【HDU5928 2016CCPC东北地区大学生程序设计竞赛 - 重现赛 G】【计算几何 凸包思想 枚举底点做DP】Birthday Gift 给定绳长最多围住多少个点

Birthday Gift

Time Limit: 9000/4500 MS (Java/Others)    Memory Limit: 65536/65536 K (Java/Others)

Total Submission(s): 118    Accepted Submission(s): 24


[align=left]Problem Description[/align]
Both Mr. Frog and Wallice love running. Wallice missed Mr. Frog’s birthday recently，so he decided to give a belated birthday gift. He quickly found out an idea： he decided to run a closed curve to contain those meaningful
buildings. Unfortunately, he only gets a little time left since he is going to attend an important press conference.

Wallice wants to know the maximal number of buildings can be contained in the closed curve. Note that his speed is 1.

 

[align=left]Input[/align]
The first line contains only one integer T,which indicates the number of test cases.

For each test case, the first line contains an integer N (1≤N≤80),
and a double t (0≤l≤5000)
indicating the numbers of buildings Wallice cares about and the time he has.

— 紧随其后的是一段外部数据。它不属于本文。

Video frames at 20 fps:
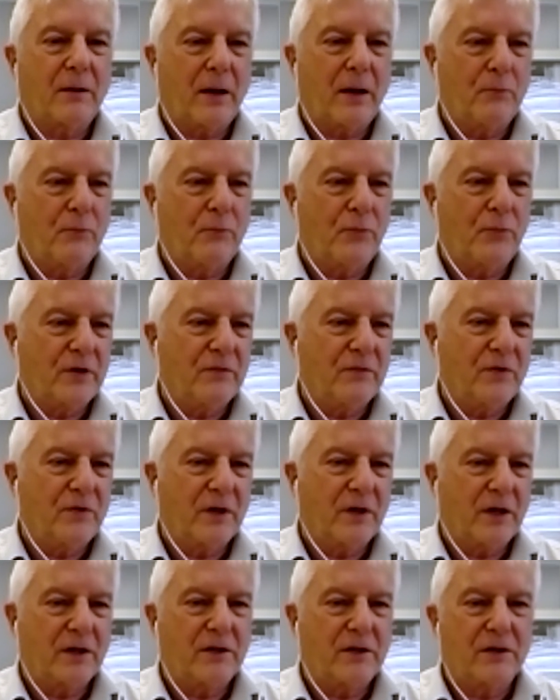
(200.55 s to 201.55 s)

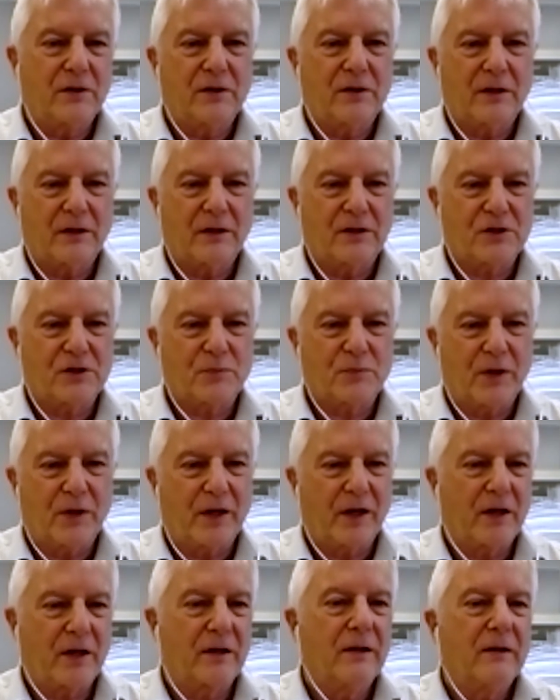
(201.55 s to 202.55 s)
abbreviated
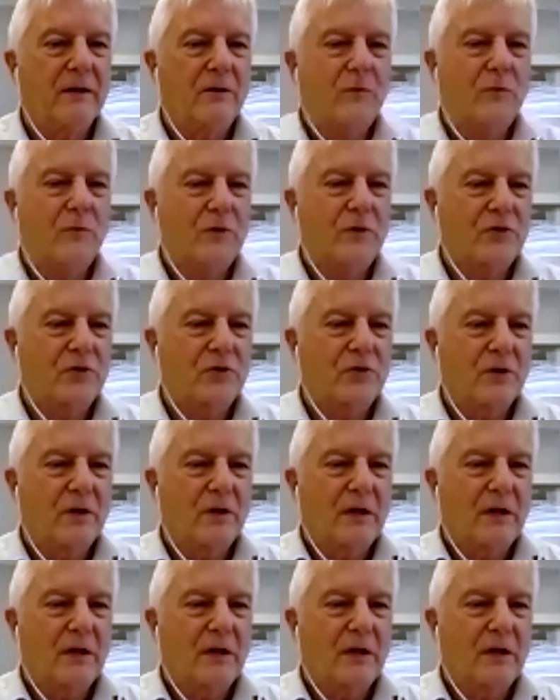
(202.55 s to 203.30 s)
display, which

In the following n lines, the i-th line contains two doubles xi,yi(−600≤xi,yi≤600)
indicating the position of the buildings.

 

[align=left]Output[/align]
For each test case，output one line “Case #x: ans’’，where x is the case number (starting from 1) following with ans indicating the maximum number of buildings Wallice can circled in in limited time.
 

[align=left]Sample Input[/align]

2
4 4.1
0 0
0 1
1 0
1 1
4 3.5
0 0
0 1
1 0
1 1

 

[align=left]Sample Output[/align]

Case #1: 4
Case #2: 3
Hint
For the second sample, Wallice does not have enough time to circle all the four buildings so he circles three of them instead.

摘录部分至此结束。